Problem details :: Repeat the data that follows in full. Do not include the pictures.
*** Supplied data Section Begins ***
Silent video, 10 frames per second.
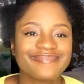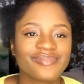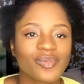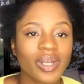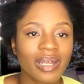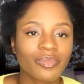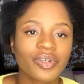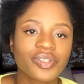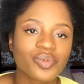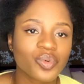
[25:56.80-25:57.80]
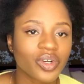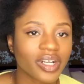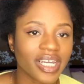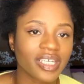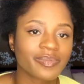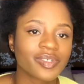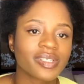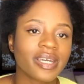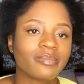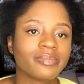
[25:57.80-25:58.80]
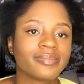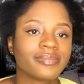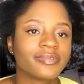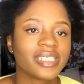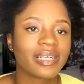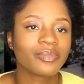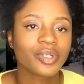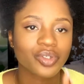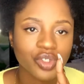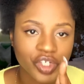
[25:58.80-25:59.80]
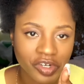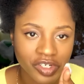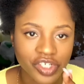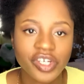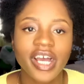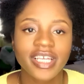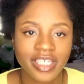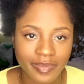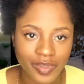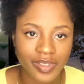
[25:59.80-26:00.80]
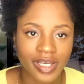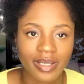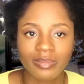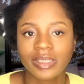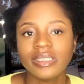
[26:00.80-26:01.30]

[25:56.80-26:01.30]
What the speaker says: When I'm going to work, I keep to time. When I'm going to church, I keep to time.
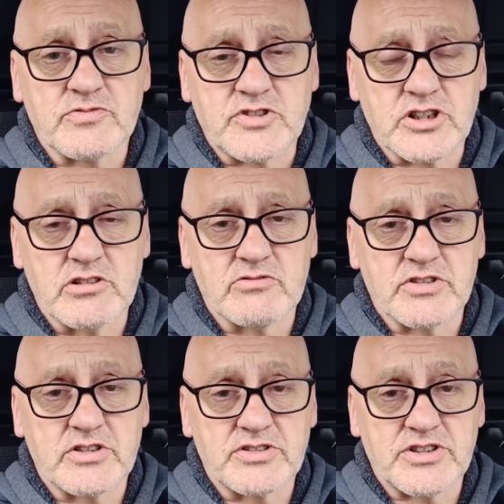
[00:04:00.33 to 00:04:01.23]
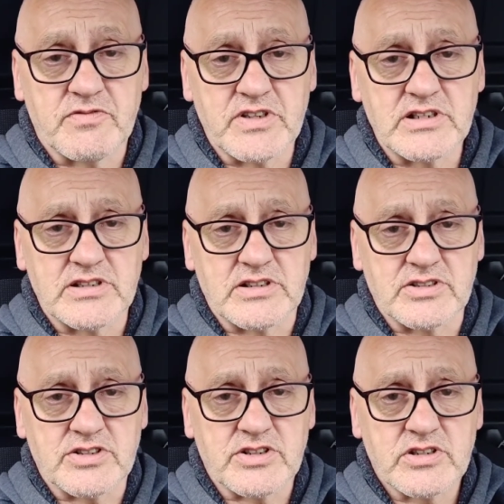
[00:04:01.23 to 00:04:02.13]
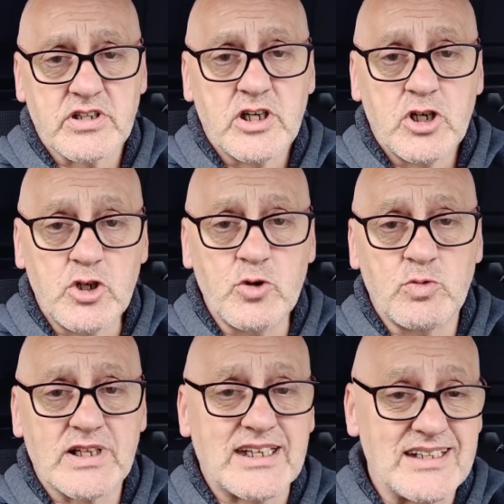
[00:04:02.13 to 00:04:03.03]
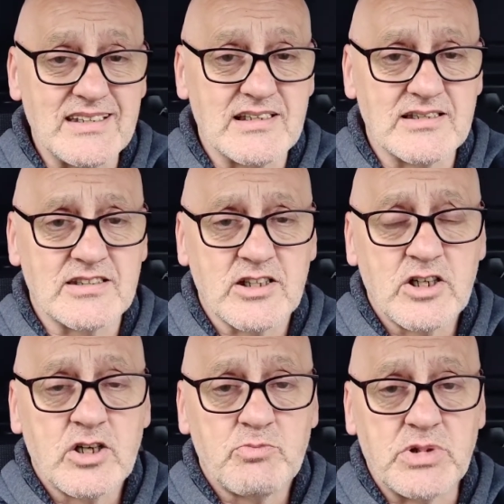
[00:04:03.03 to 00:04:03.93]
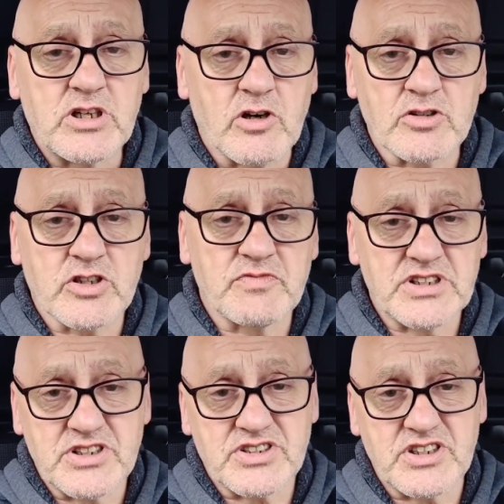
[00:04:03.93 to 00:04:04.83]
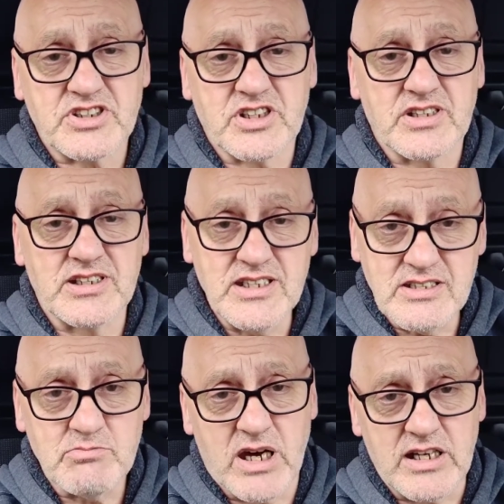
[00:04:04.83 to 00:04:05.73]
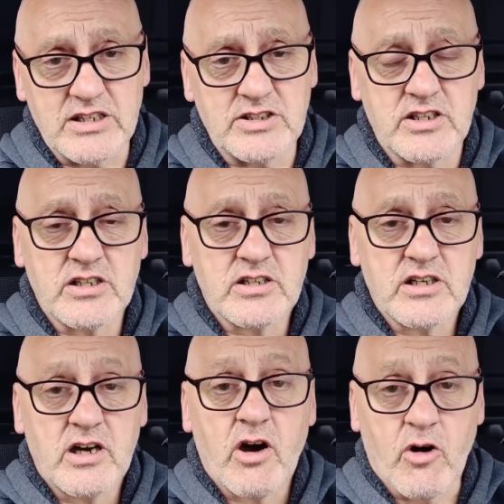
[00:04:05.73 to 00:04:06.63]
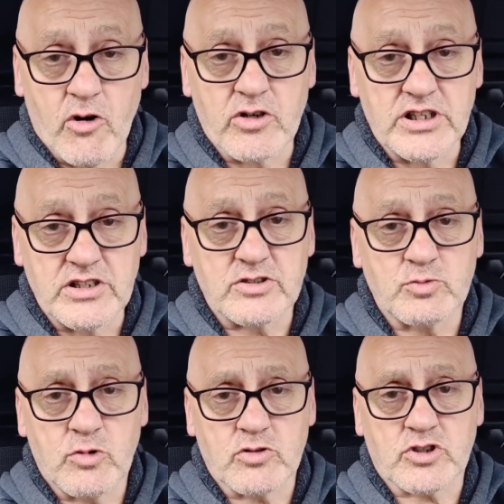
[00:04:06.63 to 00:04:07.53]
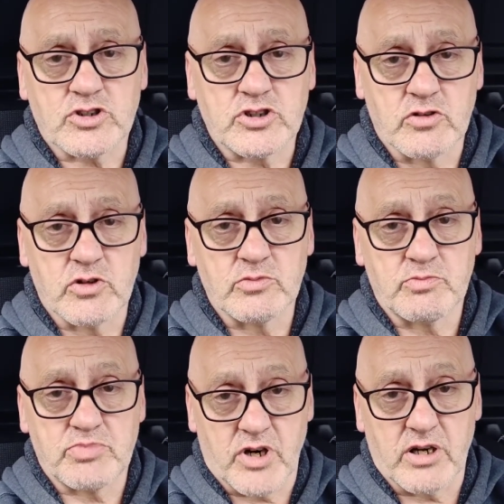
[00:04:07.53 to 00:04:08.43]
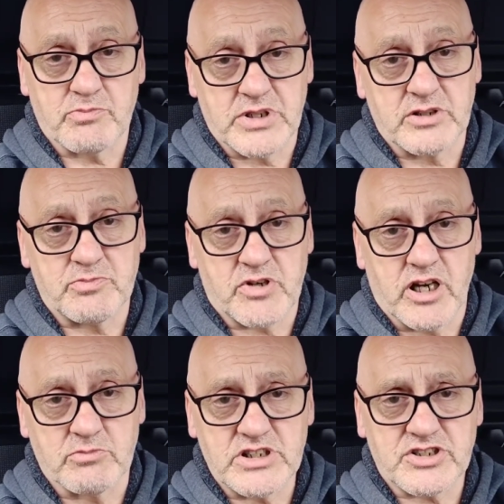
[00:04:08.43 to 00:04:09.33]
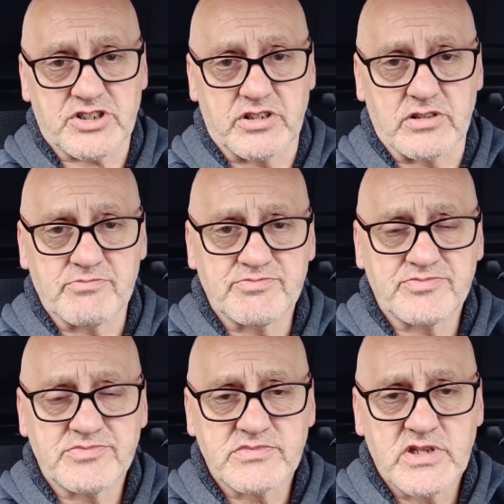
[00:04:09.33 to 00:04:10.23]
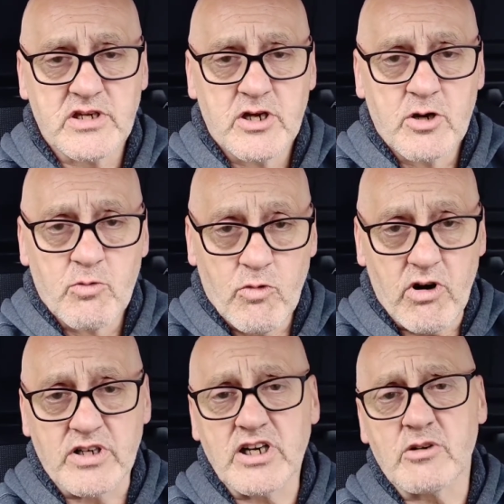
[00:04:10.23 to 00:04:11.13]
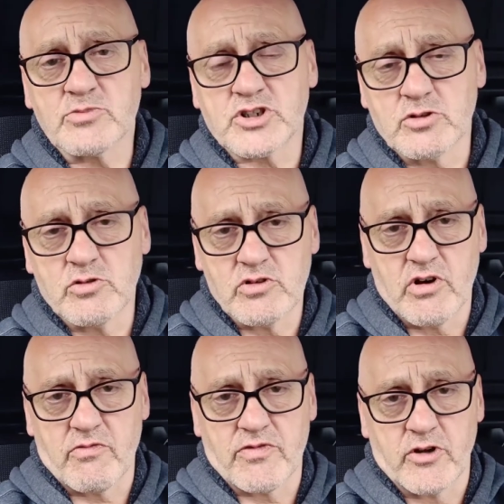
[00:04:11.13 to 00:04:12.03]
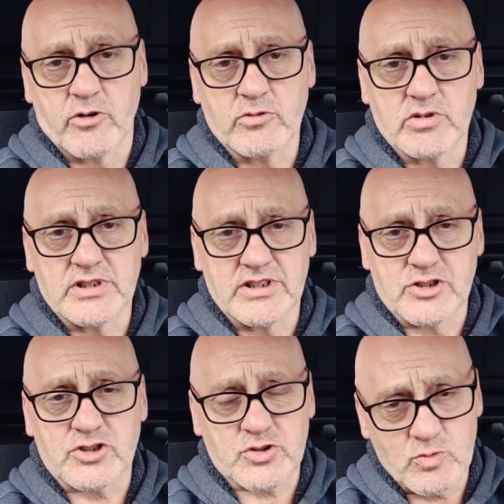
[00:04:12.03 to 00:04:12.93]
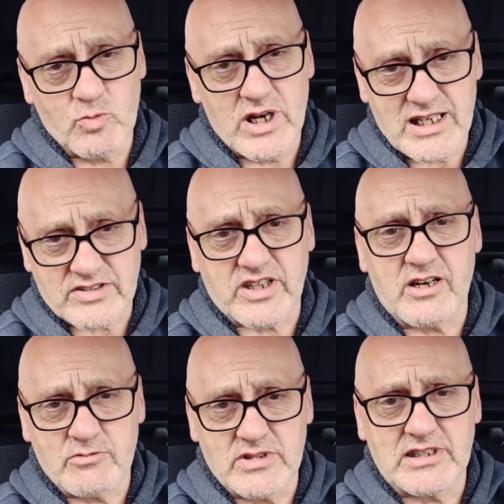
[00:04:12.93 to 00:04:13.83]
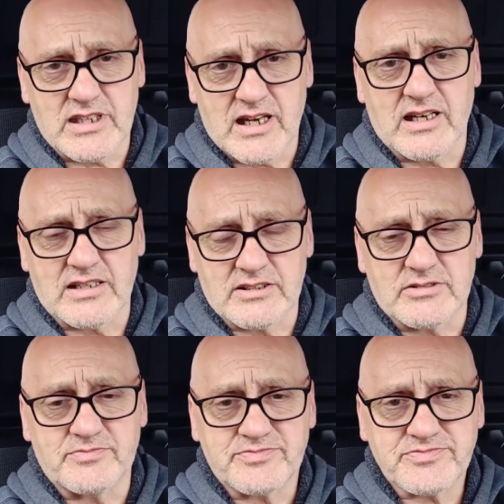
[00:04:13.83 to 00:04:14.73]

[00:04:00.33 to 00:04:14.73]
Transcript: of children and civilians who were killed because of a decision he made on his watch during being Prime Minister. What I am sure of, though, is somewhere down the line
*** Supplied data Section Ends ***
Completed exercise ::
Silent video, 10 frames per second.
[25:56.80-25:57.80]
[25:57.80-25:58.80]
[25:58.80-25:59.80]
[25:59.80-26:00.80]
[26:00.80-26:01.30]

[25:56.80-26:01.30]
What the speaker says: When I'm going to work, I keep to time. When I'm going to church, I keep to time.
[00:04:00.33 to 00:04:01.23]
[00:04:01.23 to 00:04:02.13]
[00:04:02.13 to 00:04:03.03]
[00:04:03.03 to 00:04:03.93]
[00:04:03.93 to 00:04:04.83]
[00:04:04.83 to 00:04:05.73]
[00:04:05.73 to 00:04:06.63]
[00:04:06.63 to 00:04:07.53]
[00:04:07.53 to 00:04:08.43]
[00:04:08.43 to 00:04:09.33]
[00:04:09.33 to 00:04:10.23]
[00:04:10.23 to 00:04:11.13]
[00:04:11.13 to 00:04:12.03]
[00:04:12.03 to 00:04:12.93]
[00:04:12.93 to 00:04:13.83]
[00:04:13.83 to 00:04:14.73]

[00:04:00.33 to 00:04:14.73]
Transcript: of children and civilians who were killed because of a decision he made on his watch during being Prime Minister. What I am sure of, though, is somewhere down the line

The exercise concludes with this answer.